-- Opening Marker --

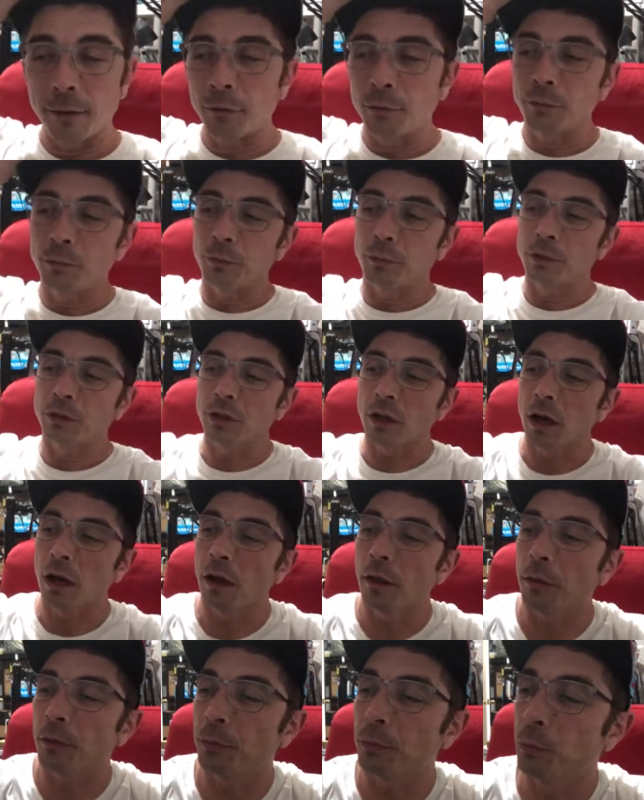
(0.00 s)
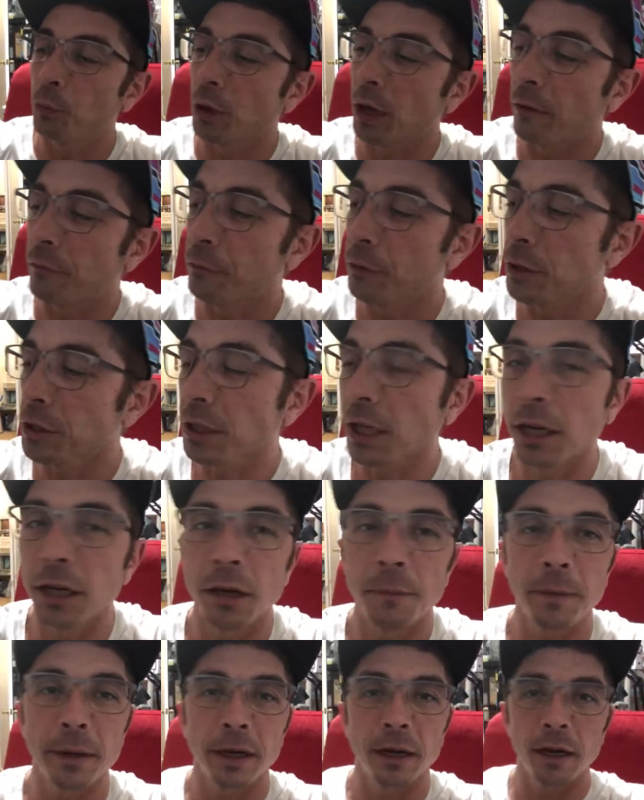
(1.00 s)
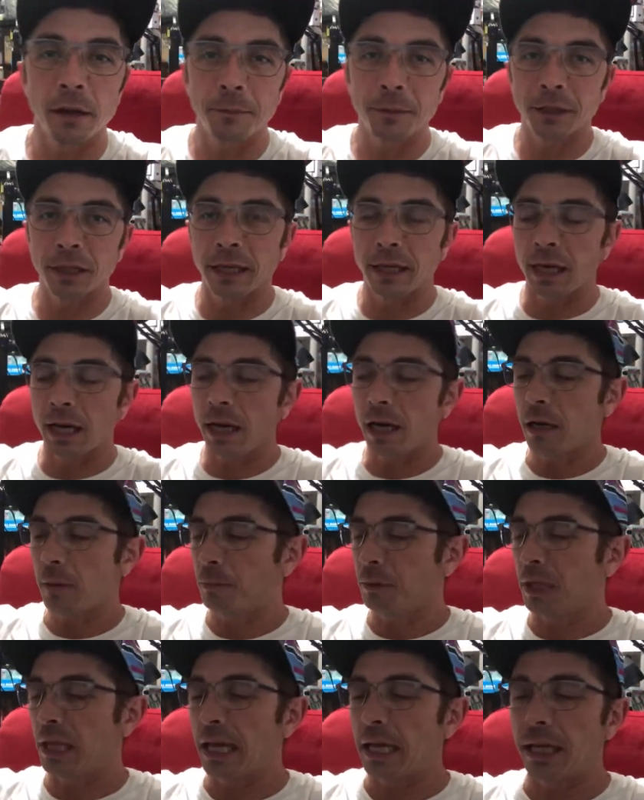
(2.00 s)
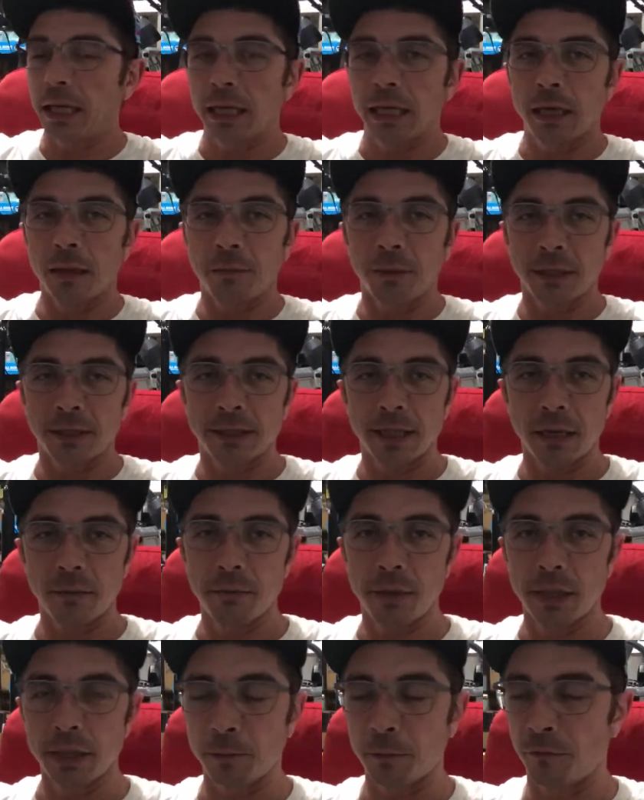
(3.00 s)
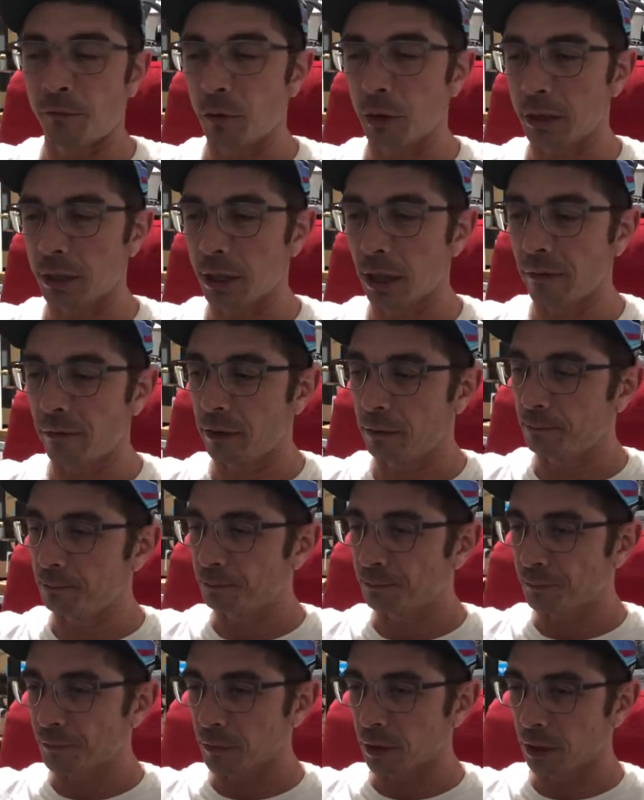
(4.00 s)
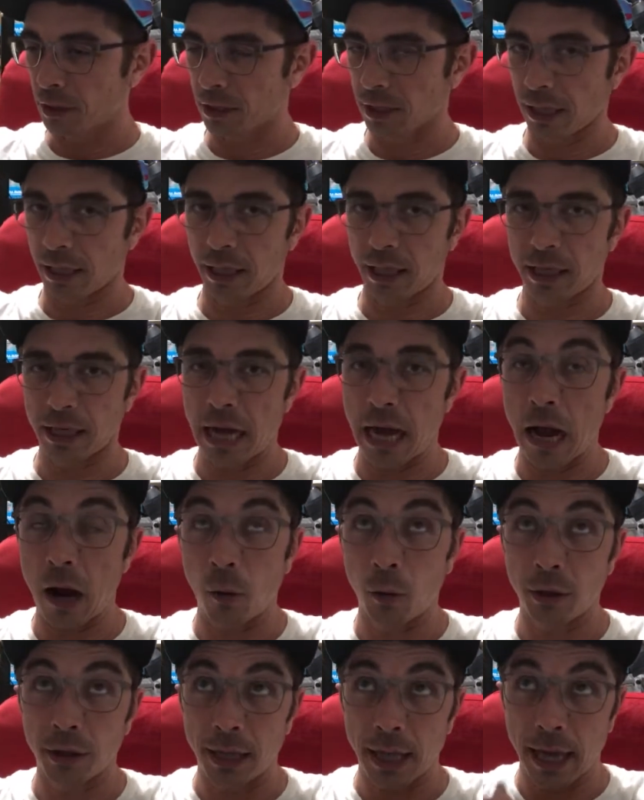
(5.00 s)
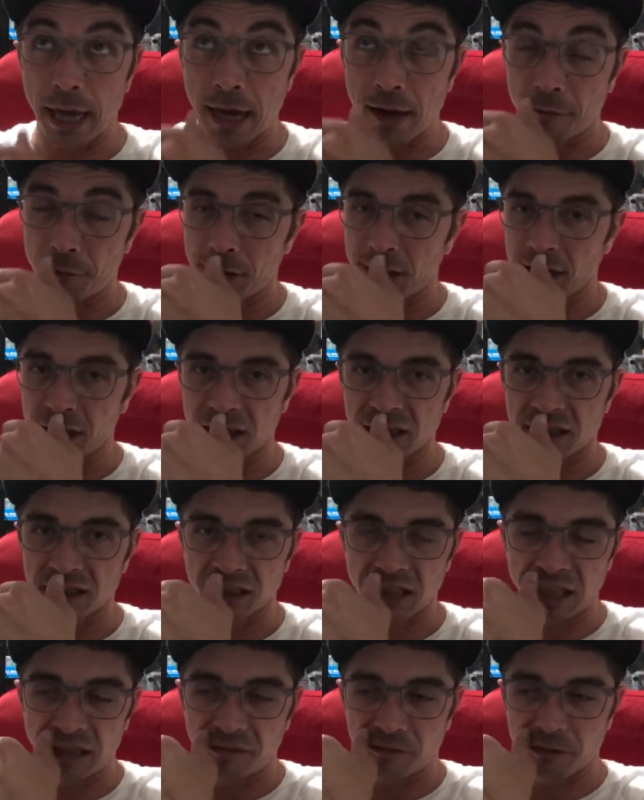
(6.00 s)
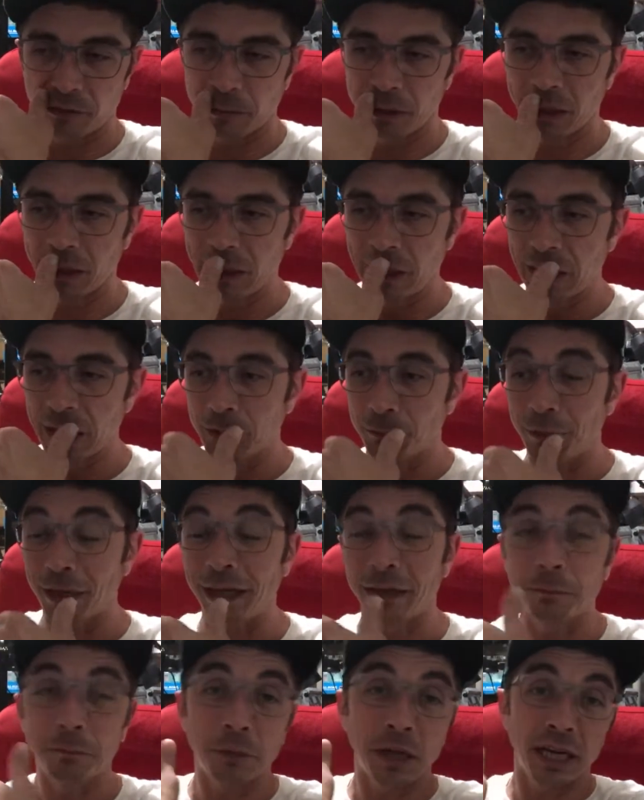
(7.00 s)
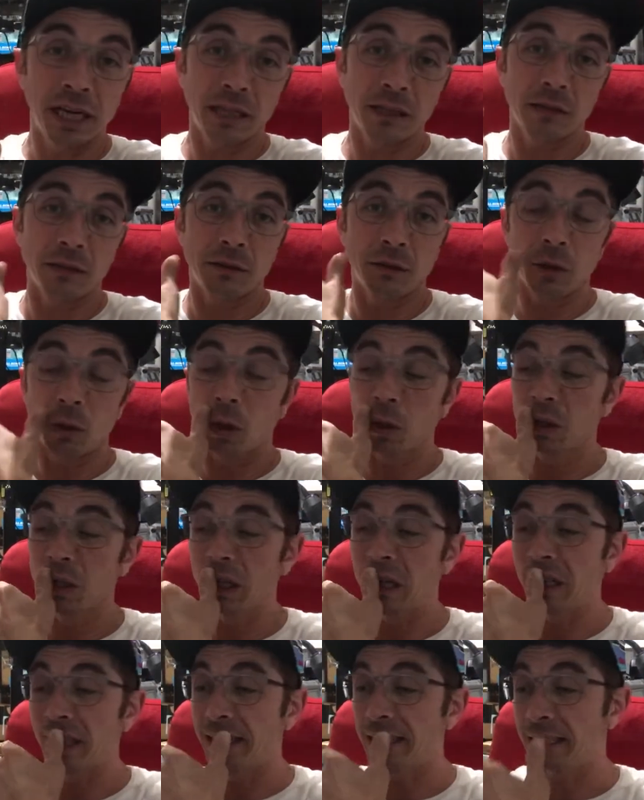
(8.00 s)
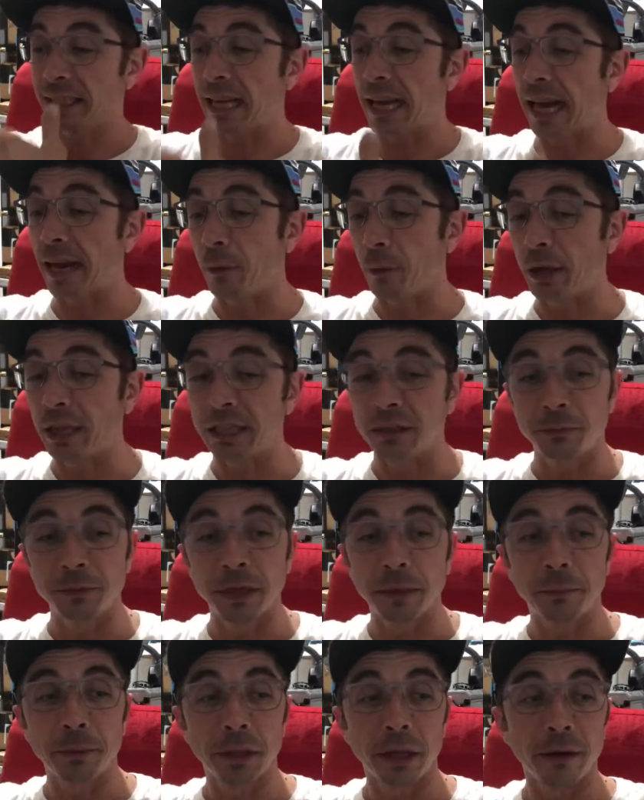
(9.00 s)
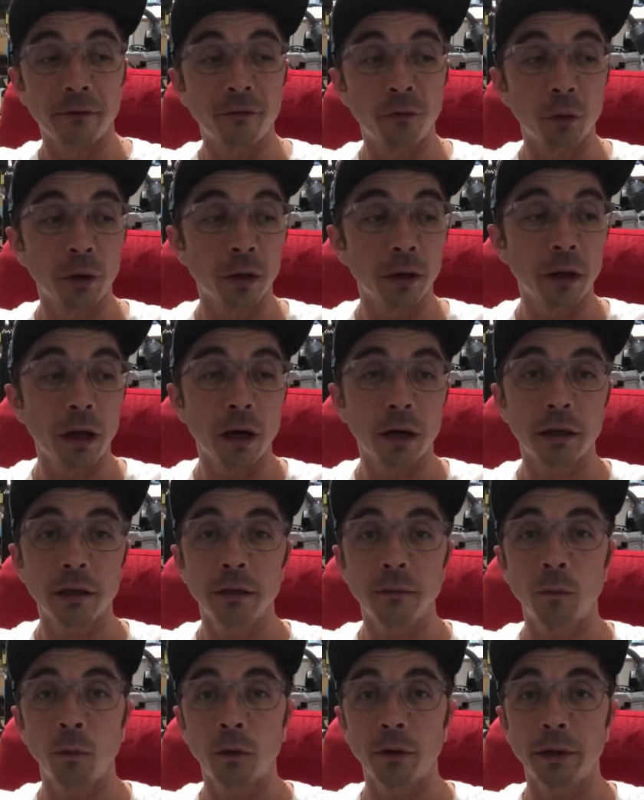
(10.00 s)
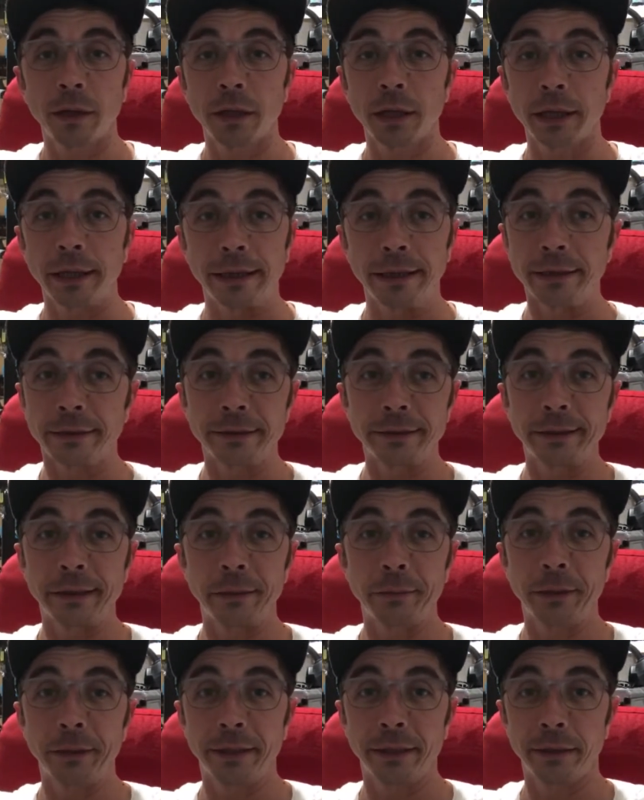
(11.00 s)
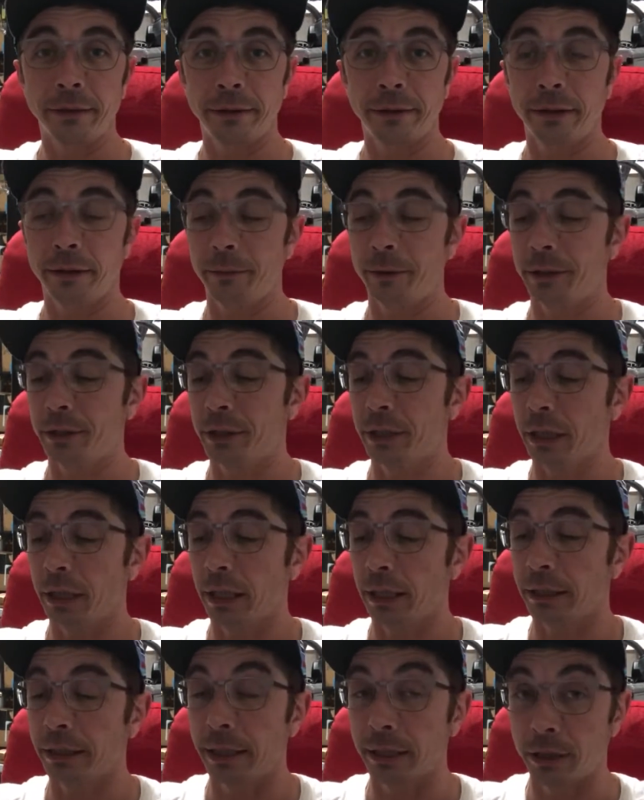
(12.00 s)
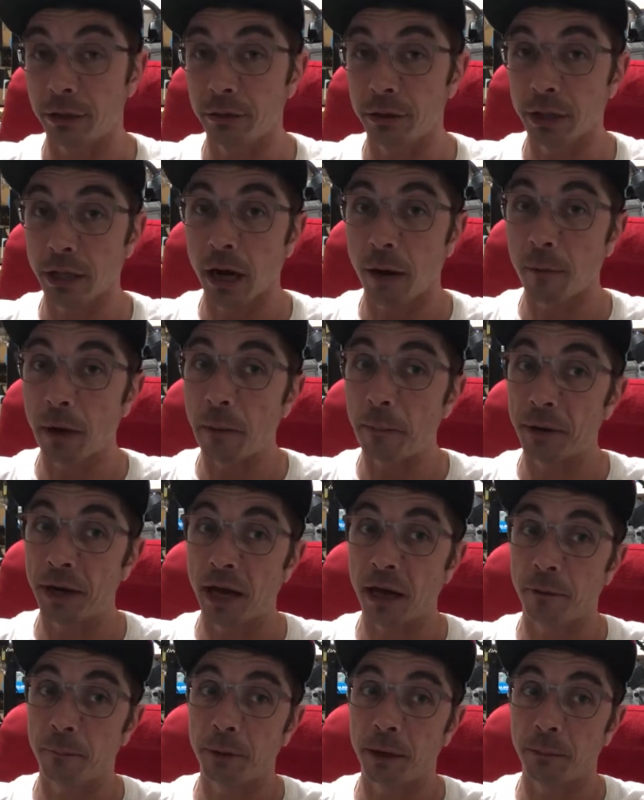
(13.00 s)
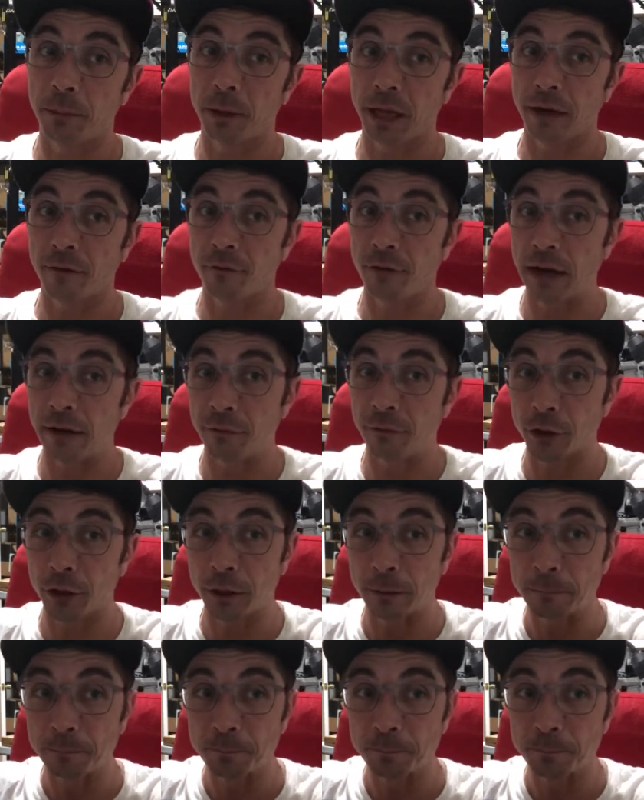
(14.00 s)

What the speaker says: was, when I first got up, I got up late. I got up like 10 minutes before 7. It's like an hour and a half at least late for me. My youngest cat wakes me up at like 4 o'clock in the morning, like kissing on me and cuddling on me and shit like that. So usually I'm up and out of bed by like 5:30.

-- Closing Marker --

_Your task_. Without changing a word, retype the data above and omit its pictures.

_Result of the exercise_.
(0.00 s)
(1.00 s)
(2.00 s)
(3.00 s)
(4.00 s)
(5.00 s)
(6.00 s)
(7.00 s)
(8.00 s)
(9.00 s)
(10.00 s)
(11.00 s)
(12.00 s)
(13.00 s)
(14.00 s)

What the speaker says: was, when I first got up, I got up late. I got up like 10 minutes before 7. It's like an hour and a half at least late for me. My youngest cat wakes me up at like 4 o'clock in the morning, like kissing on me and cuddling on me and shit like that. So usually I'm up and out of bed by like 5:30.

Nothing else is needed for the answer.